4. Learning Neo4j

Graphs ahead

Now we needed to figure out how to store our chosen domain model in the chosen database. First we read up about graph databases, in particular our chosen one, Neo4j. The Neo4j data model consists of nodes and relationships, both of which can have key/value-style properties. What does that mean, exactly? Nodes are the graph database name for records, with property keys instead of column names. That's normal enough. Relationships are the special part. In Neo4j, relationships are first-class citizens, meaning they are more than a simple foreign-key reference to another record, relationships carry information. So we can link together nodes into semantically rich networks. This really appealed to us. Then we found that we were also able to index nodes and relationships by {key, value} pairs. We also found that we could traverse relationships both imperatively using the core API, and declaratively using a query-like Traversal Description. Besides those programmatic traversals there was the powerful graph query language called Cypher and an interesting looking DSL named Gremlin. So lots of ways of working with the graph.

We also learned that Neo4j is fully transactional and therefore upholds ACID guarantees for our data. Durability is actually a good thing and we didn't have to scale to trillions of users and movies yet. This is unusual for NOSQL databases, but easier for us to get our head around than non-transactional eventual consistency. It also made us feel safe, though it also meant that we had to manage transactions. Something to keep in mind later.

We started out by doing some prototyping with the Neo4j core API to get a feeling for how it works. And also, to see what the domain might look like when it's saved in the graph database.
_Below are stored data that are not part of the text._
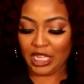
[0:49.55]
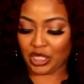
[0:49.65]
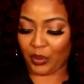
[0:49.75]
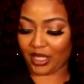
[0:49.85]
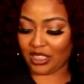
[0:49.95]

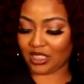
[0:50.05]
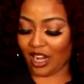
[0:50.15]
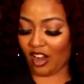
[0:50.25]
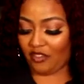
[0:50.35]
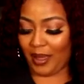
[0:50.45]
So we're gonna
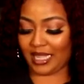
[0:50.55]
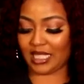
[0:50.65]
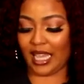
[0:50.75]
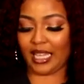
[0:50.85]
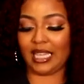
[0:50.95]
start off by
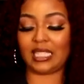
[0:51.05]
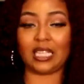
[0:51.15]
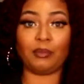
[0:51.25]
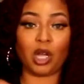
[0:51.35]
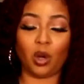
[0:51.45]
taking
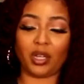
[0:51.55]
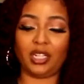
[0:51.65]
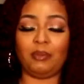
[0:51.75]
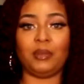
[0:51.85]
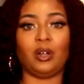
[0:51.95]
some
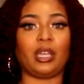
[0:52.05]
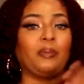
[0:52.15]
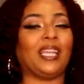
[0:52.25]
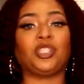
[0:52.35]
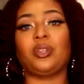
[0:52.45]
coconut milk, and
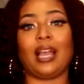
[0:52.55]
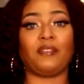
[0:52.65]
make sure you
After adding the Maven dependency for Neo4j, we were ready to go.

Example 4.1. Neo4j Maven dependency

<dependency>
    <groupId>org.neo4j</groupId>
    <artifactId>neo4j</artifactId>
    <version>1.8.1</version>
</dependency>


Example 4.2. Neo4j core API (transaction code omitted)

enum RelationshipTypes implements RelationshipType { ACTS_IN };

GraphDatabaseService gds = new EmbeddedGraphDatabase("/path/to/store");
Node forrest=gds.createNode();
forrest.setProperty("title","Forrest Gump");
forrest.setProperty("year",1994);
gds.index().forNodes("movies").add(forrest,"id",1);

Node tom=gds.createNode();
tom.setProperty("name","Tom Hanks");

Relationship role=tom.createRelationshipTo(forrest,ACTS_IN);
role.setProperty("role","Forrest");

Node movie=gds.index().forNodes("movies").get("id",1).getSingle();
assertEquals("Forrest Gump", movie.getProperty("title"));
for (Relationship role : movie.getRelationships(ACTS_IN,INCOMING)) {
    Node actor=role.getOtherNode(movie);
    assertEquals("Tom Hanks", actor.getProperty("name"));
    assertEquals("Forrest", role.getProperty("role"));
}